Collected data
"""
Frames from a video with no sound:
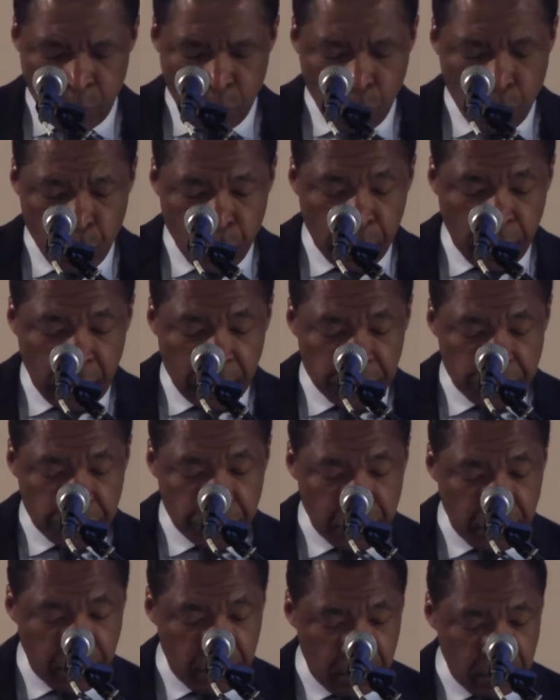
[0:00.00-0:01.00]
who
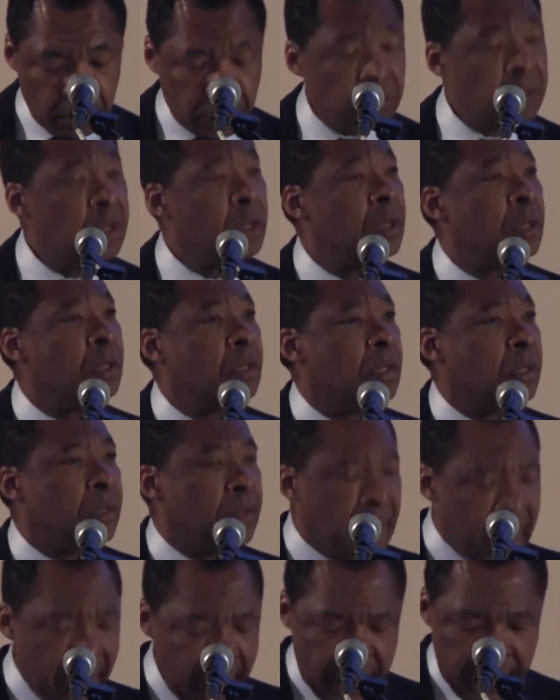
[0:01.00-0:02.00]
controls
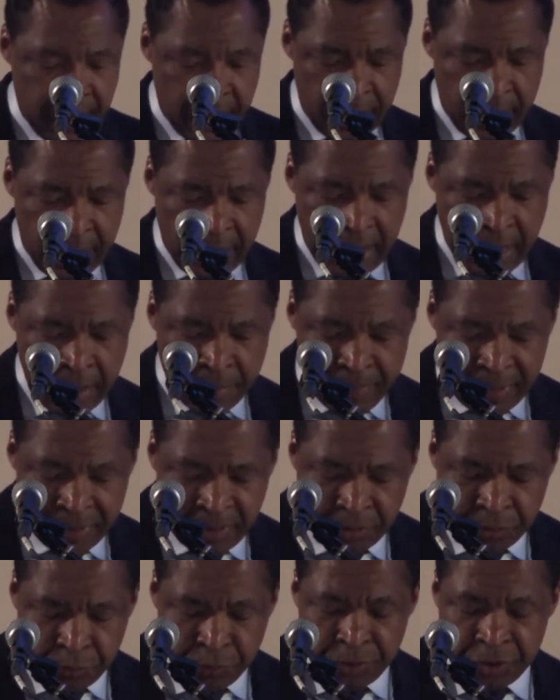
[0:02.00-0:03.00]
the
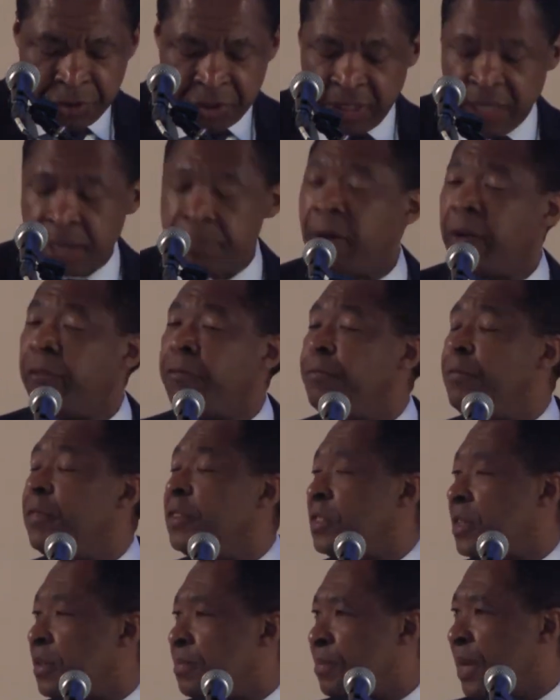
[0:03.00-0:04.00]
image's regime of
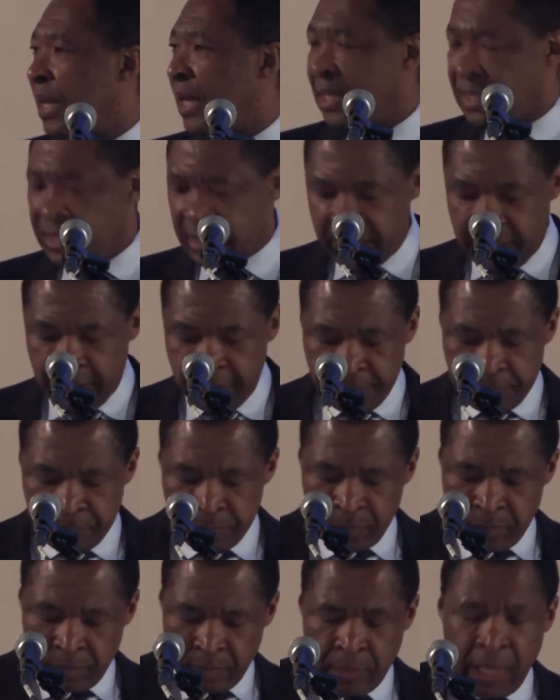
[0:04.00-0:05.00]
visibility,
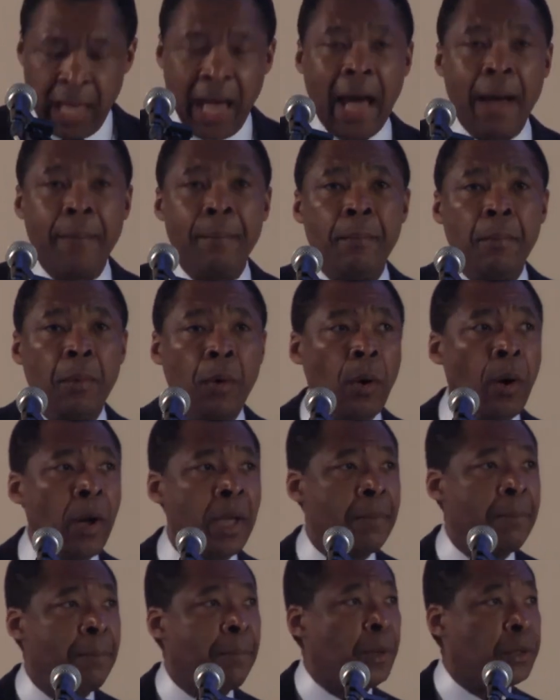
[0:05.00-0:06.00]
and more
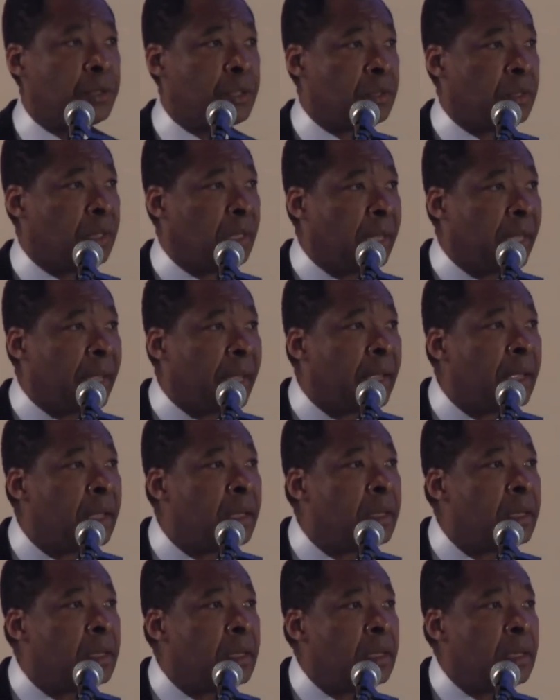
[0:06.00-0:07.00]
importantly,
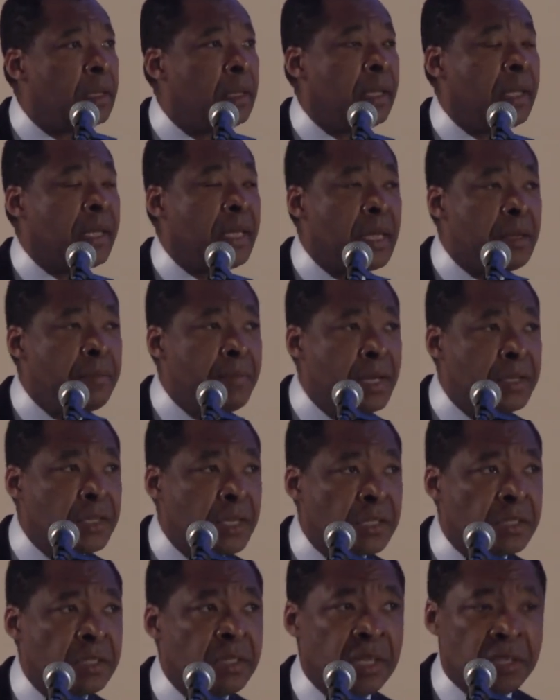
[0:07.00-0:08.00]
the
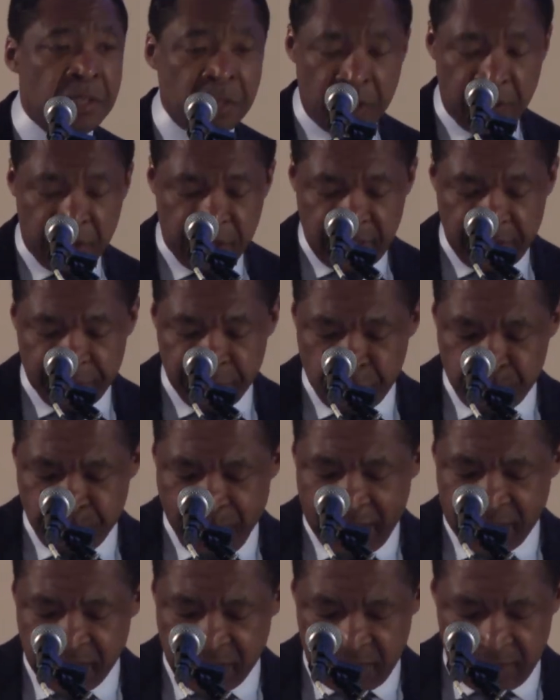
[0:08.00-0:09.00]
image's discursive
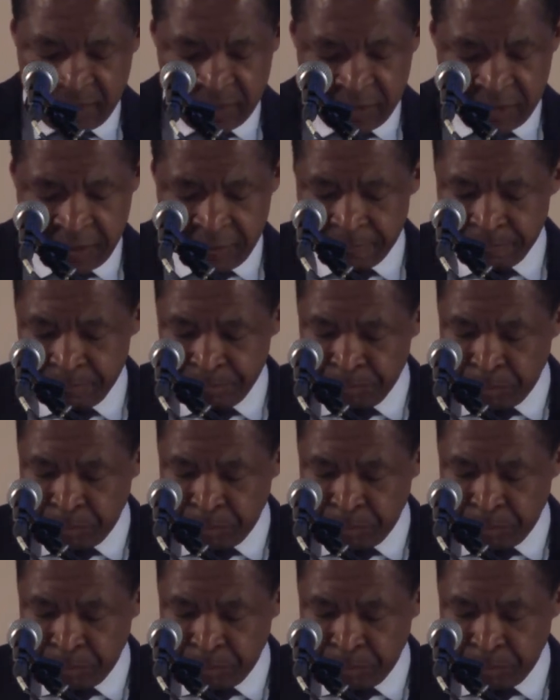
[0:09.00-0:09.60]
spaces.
"""
"""
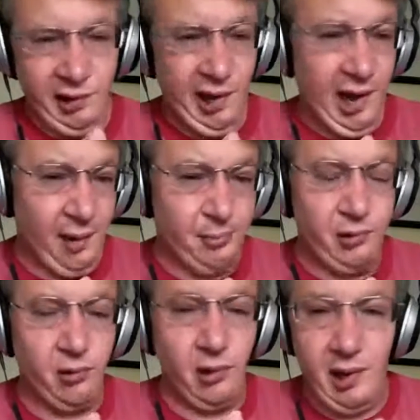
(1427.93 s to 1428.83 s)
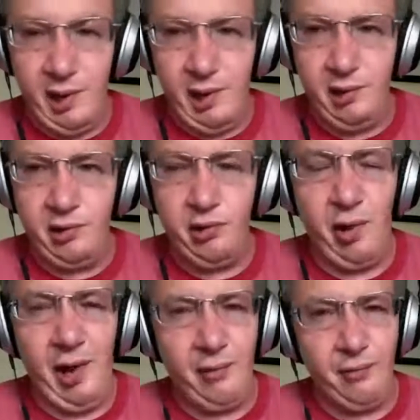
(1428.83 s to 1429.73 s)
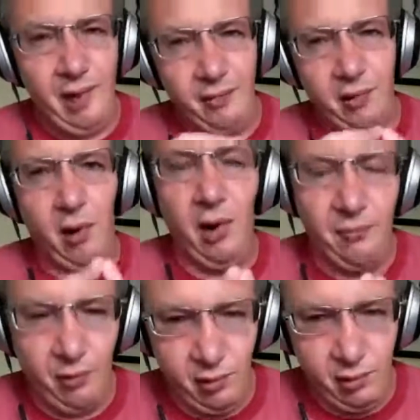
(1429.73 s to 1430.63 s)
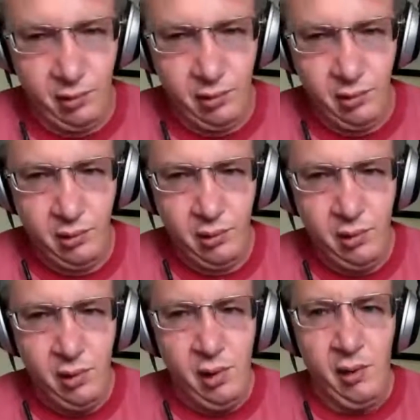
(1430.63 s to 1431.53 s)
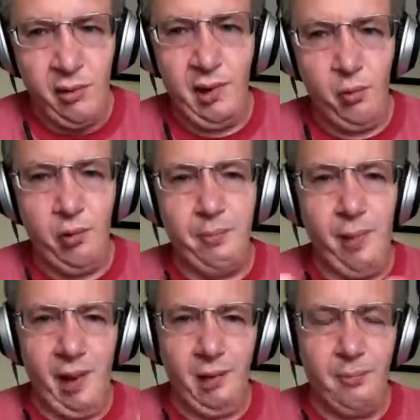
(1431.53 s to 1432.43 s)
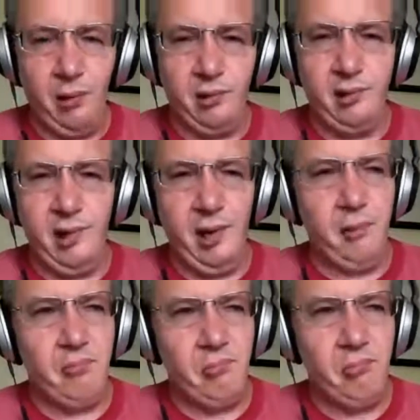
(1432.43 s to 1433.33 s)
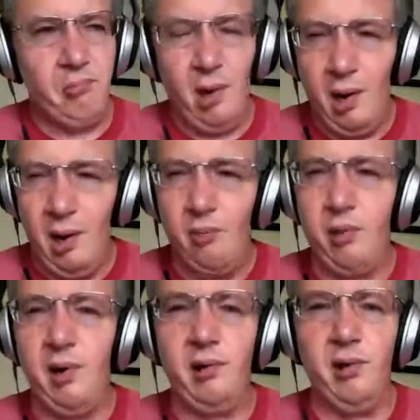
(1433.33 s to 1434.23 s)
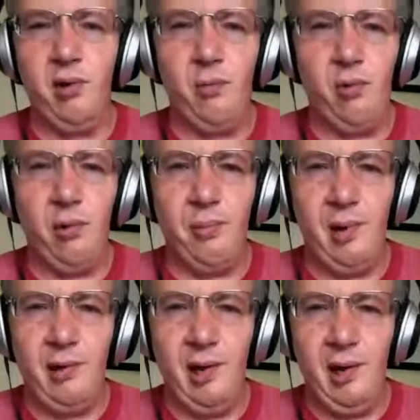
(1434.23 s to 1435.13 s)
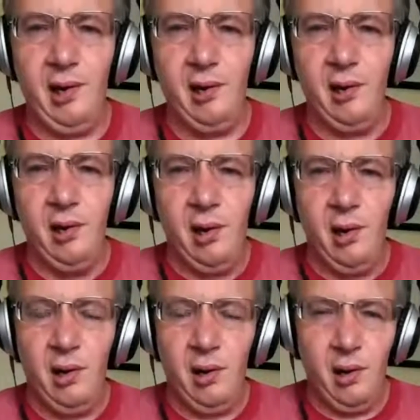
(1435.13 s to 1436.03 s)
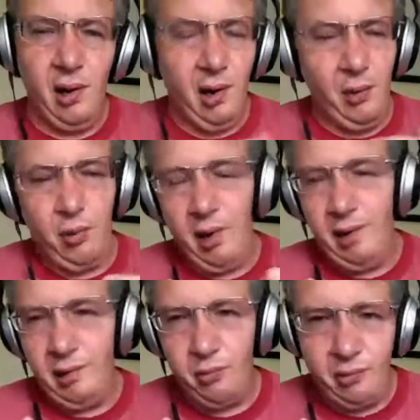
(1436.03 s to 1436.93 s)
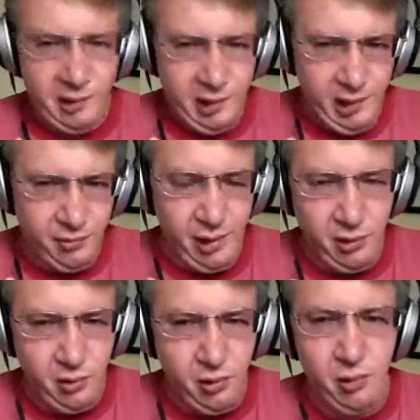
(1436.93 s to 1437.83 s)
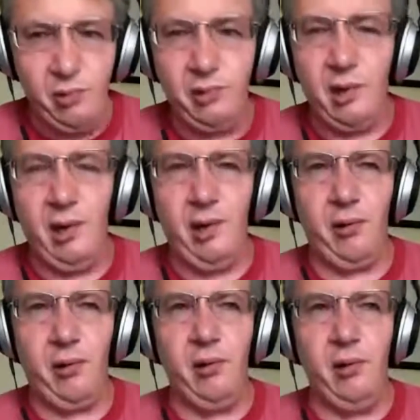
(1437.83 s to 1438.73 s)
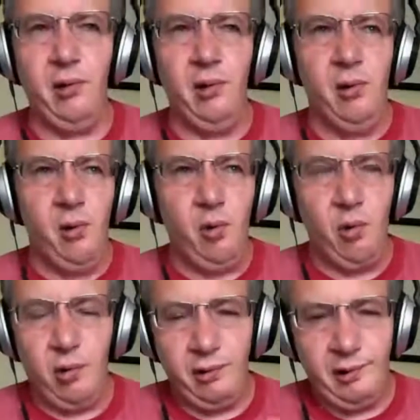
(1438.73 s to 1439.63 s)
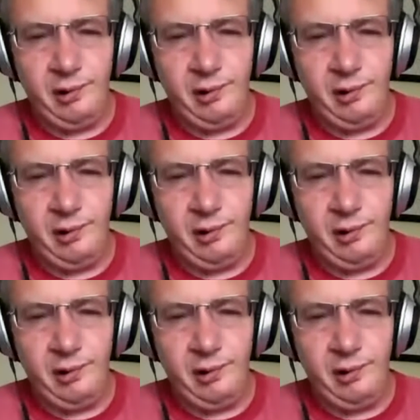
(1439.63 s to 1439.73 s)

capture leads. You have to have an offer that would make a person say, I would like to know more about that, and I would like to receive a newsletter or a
"""
*WORK REQUIRED:* Above are some records; extract exactly the lines from the one containing "(1429.73 s to 1430.63 s)" through the one containing "(1438.73 s to 1439.63 s)" and drop the pictures.

*YOUR SOLUTION:*
(1429.73 s to 1430.63 s)
(1430.63 s to 1431.53 s)
(1431.53 s to 1432.43 s)
(1432.43 s to 1433.33 s)
(1433.33 s to 1434.23 s)
(1434.23 s to 1435.13 s)
(1435.13 s to 1436.03 s)
(1436.03 s to 1436.93 s)
(1436.93 s to 1437.83 s)
(1437.83 s to 1438.73 s)
(1438.73 s to 1439.63 s)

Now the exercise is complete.